Your objective: Word for word, transcribe every line from the one holding "[0:01.00-0:02.00]" through the end of the records, but not the pictures.

[Start of section]

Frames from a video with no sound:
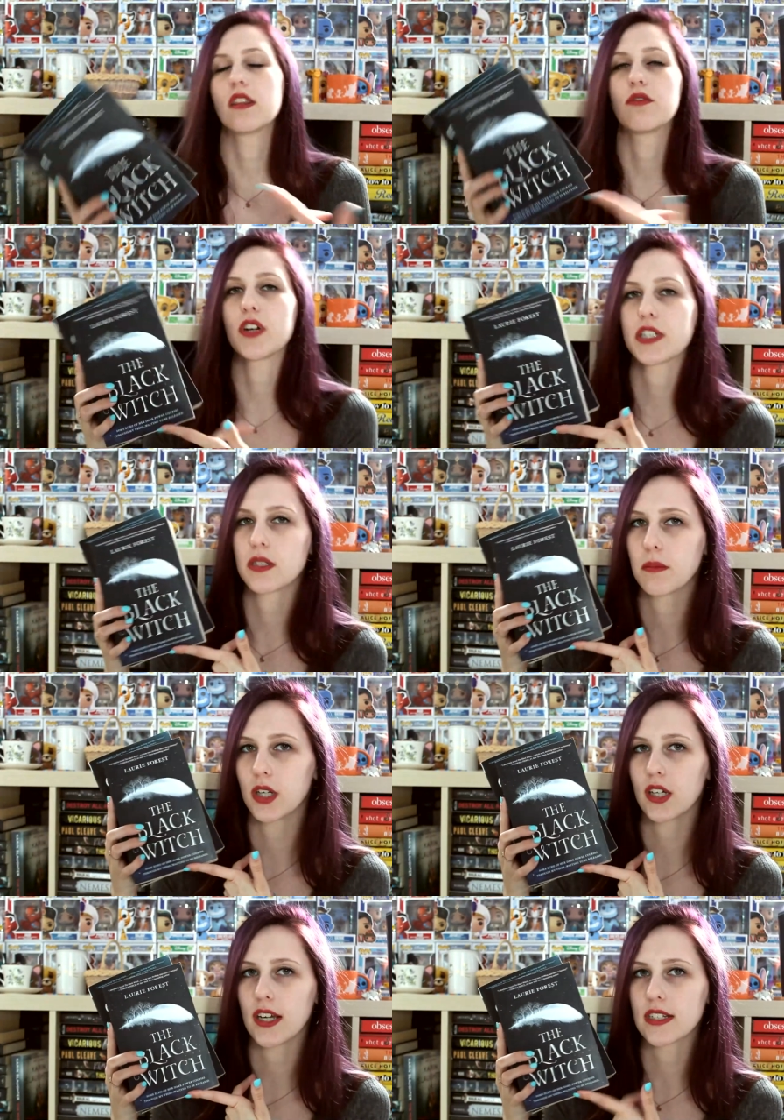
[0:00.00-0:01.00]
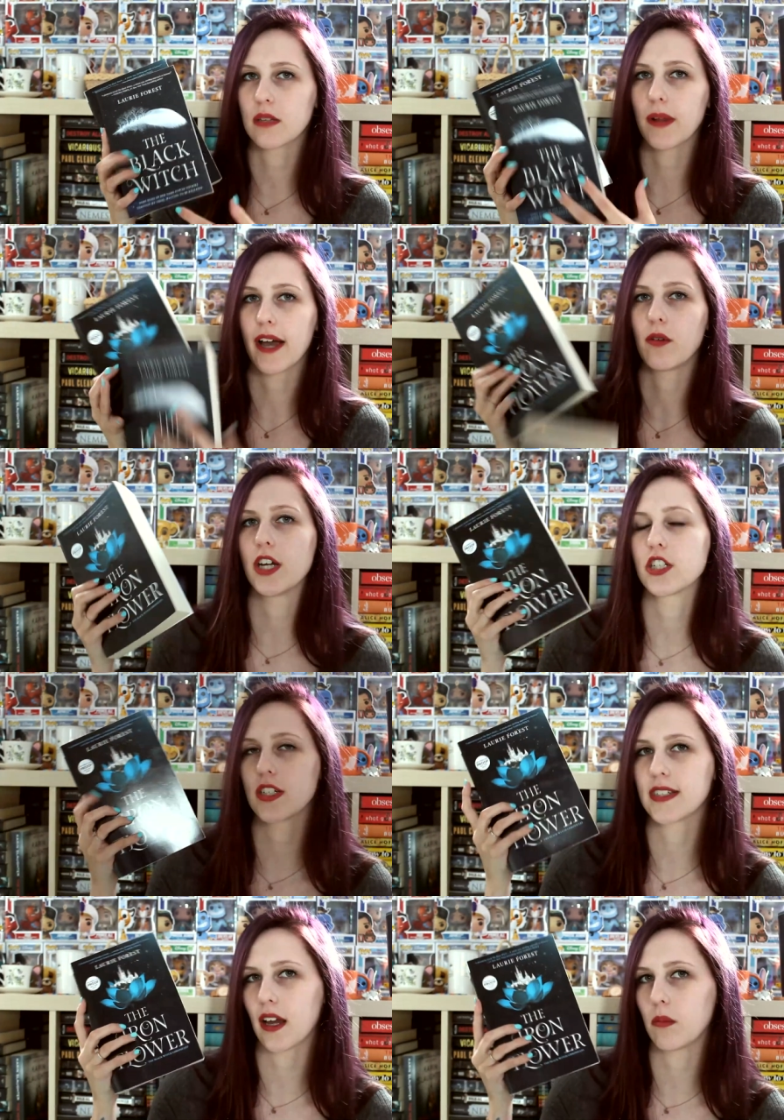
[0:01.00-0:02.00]
The first book is The Black Witch,
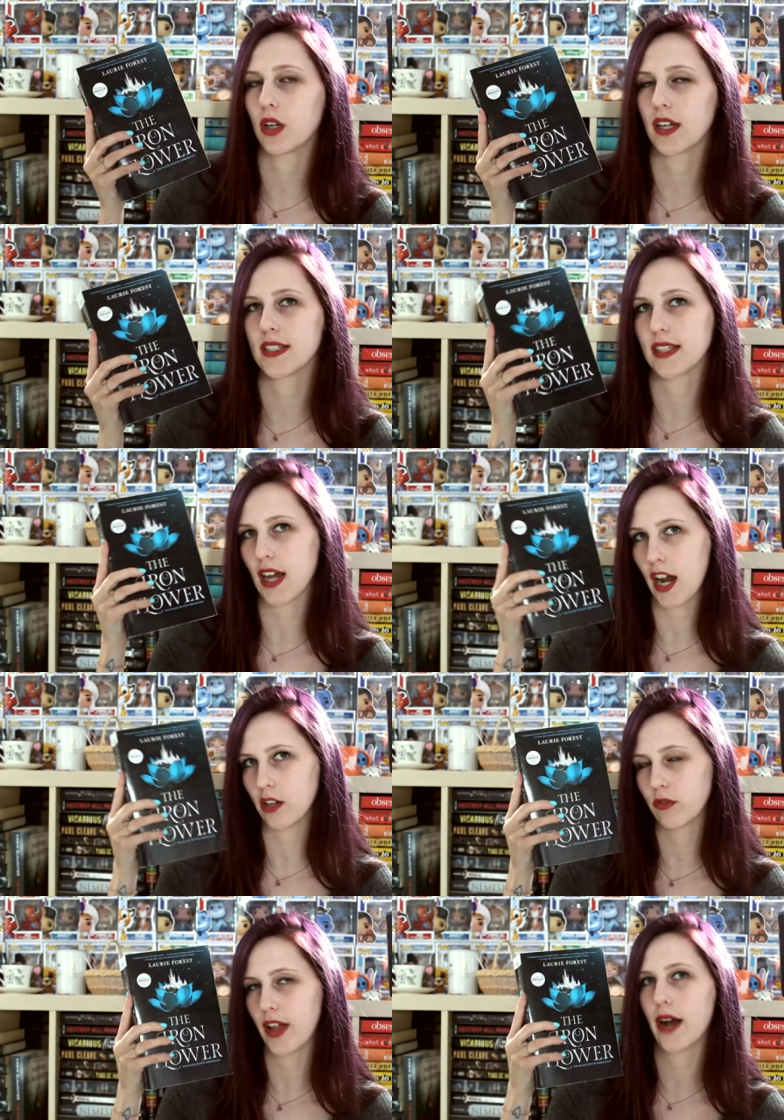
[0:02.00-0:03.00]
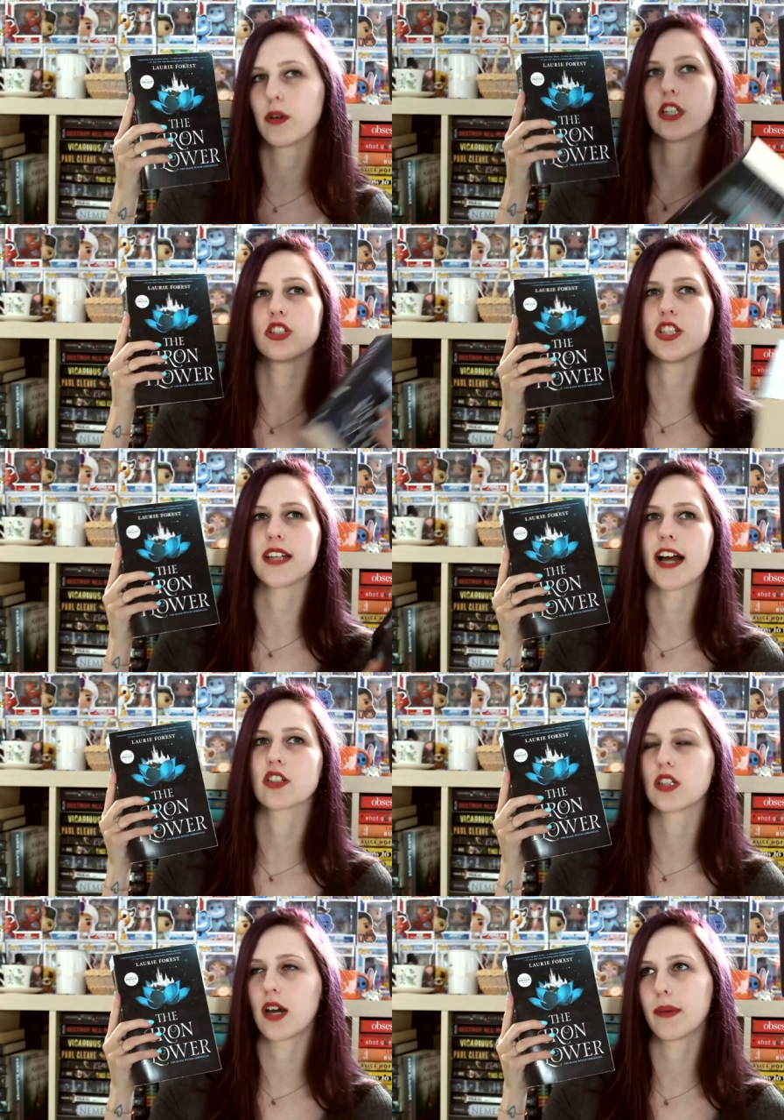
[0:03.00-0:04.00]
second book is The Iron Flower. She's
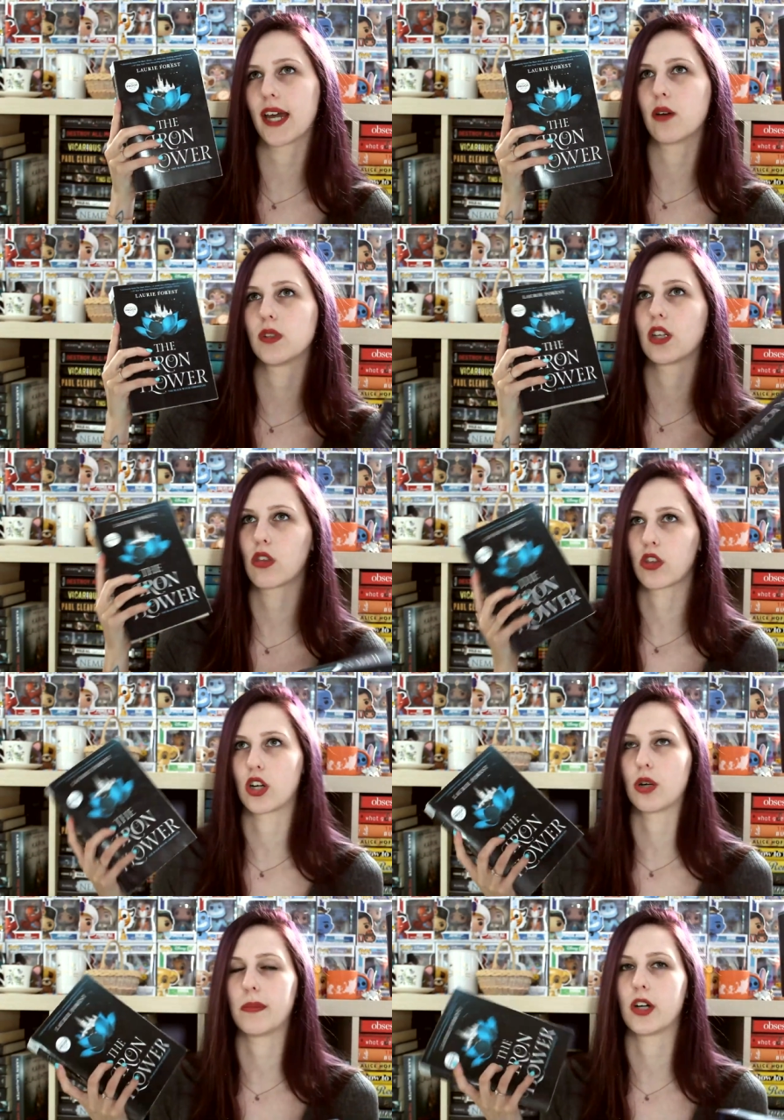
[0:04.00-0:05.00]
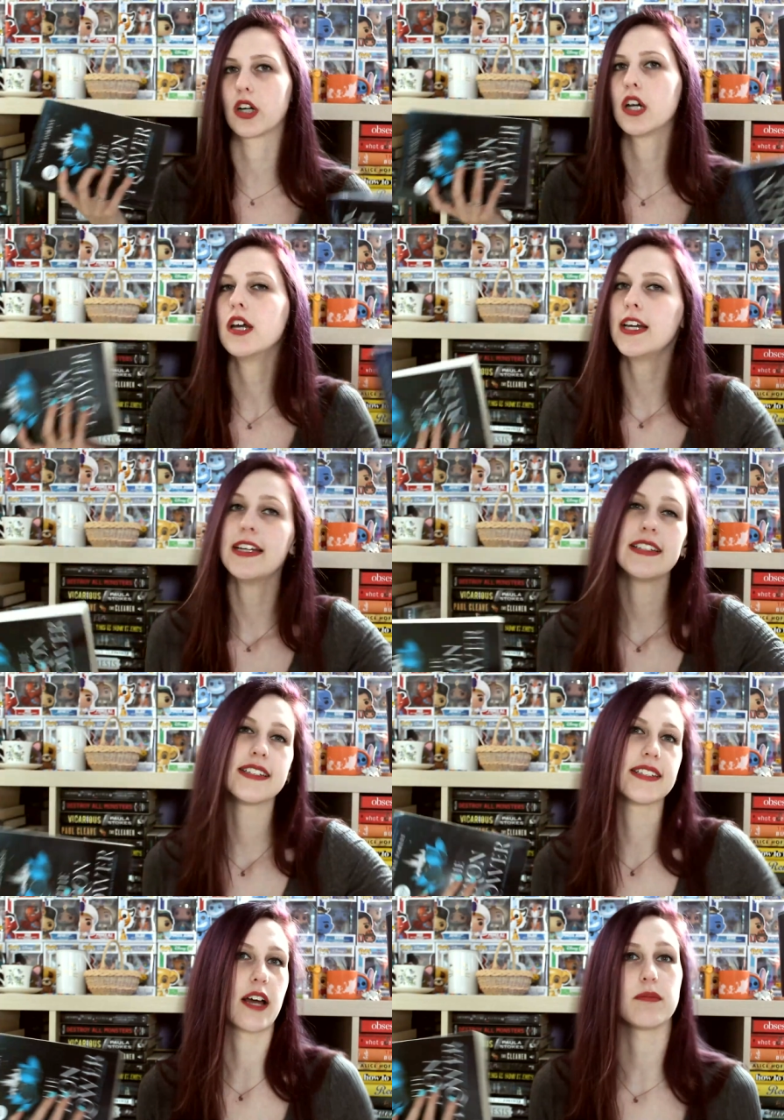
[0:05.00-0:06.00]
actually coming out with the third book
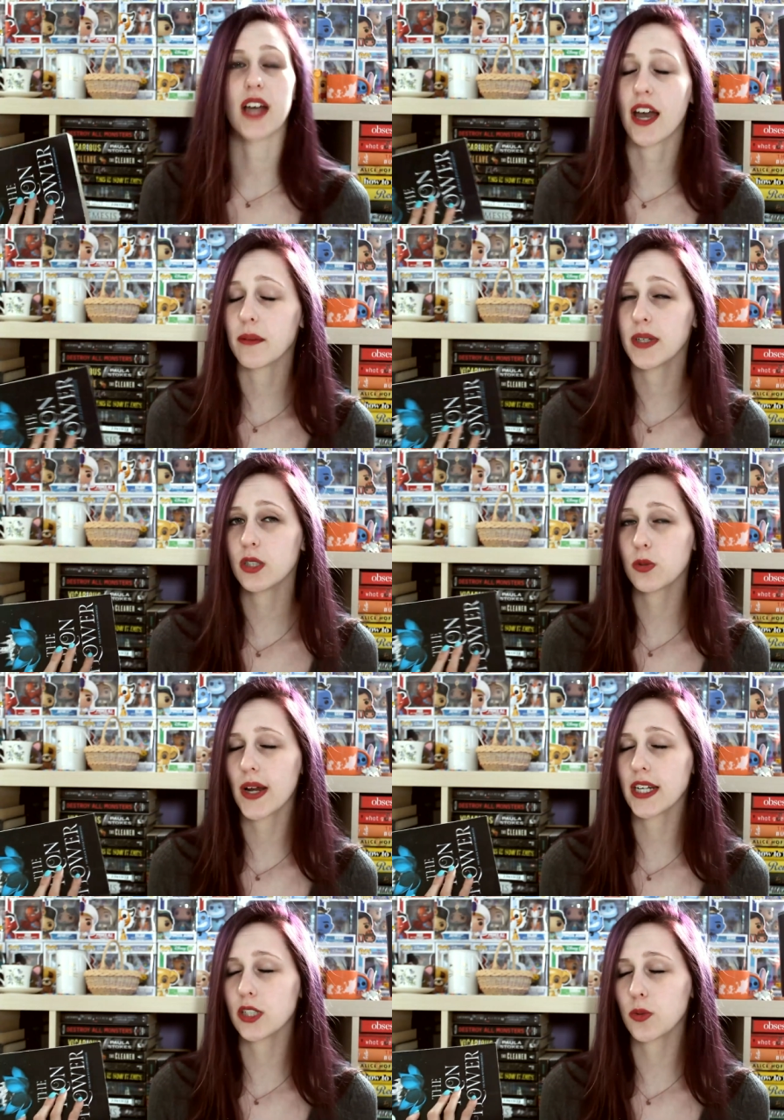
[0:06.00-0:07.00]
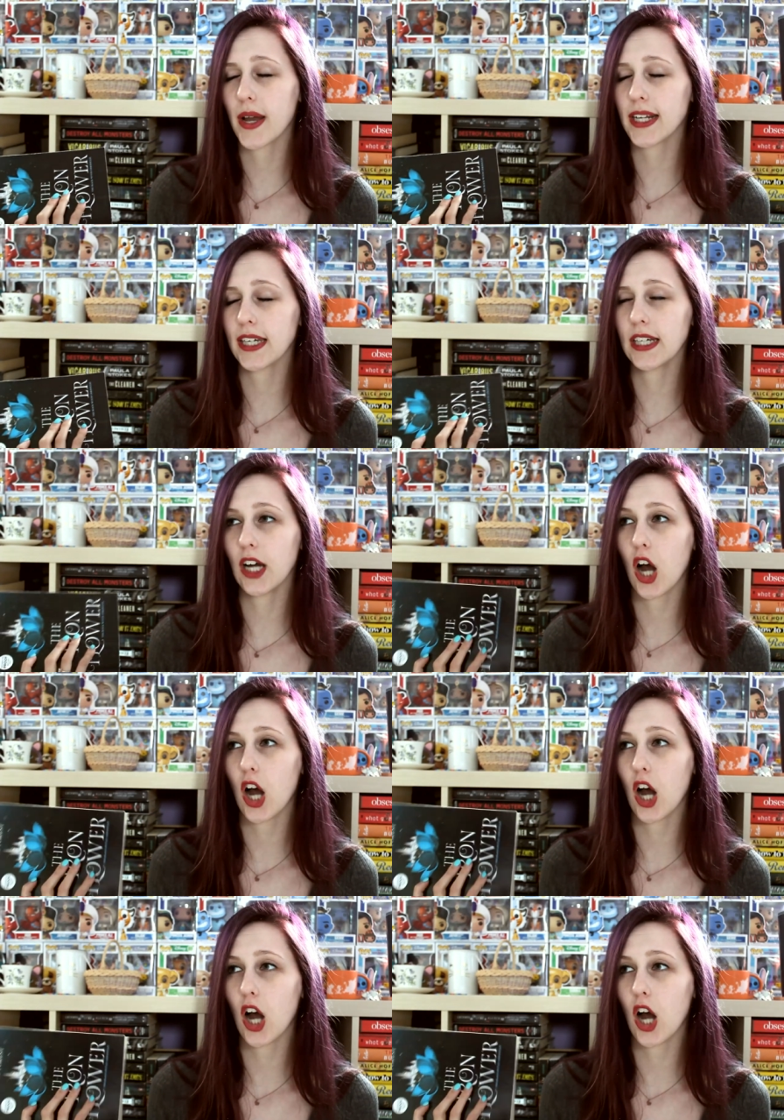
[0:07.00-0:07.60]
sometime in 2020.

[End of section]

Answer below:
[0:01.00-0:02.00]
The first book is The Black Witch,
[0:02.00-0:03.00]
[0:03.00-0:04.00]
second book is The Iron Flower. She's
[0:04.00-0:05.00]
[0:05.00-0:06.00]
actually coming out with the third book
[0:06.00-0:07.00]
[0:07.00-0:07.60]
sometime in 2020.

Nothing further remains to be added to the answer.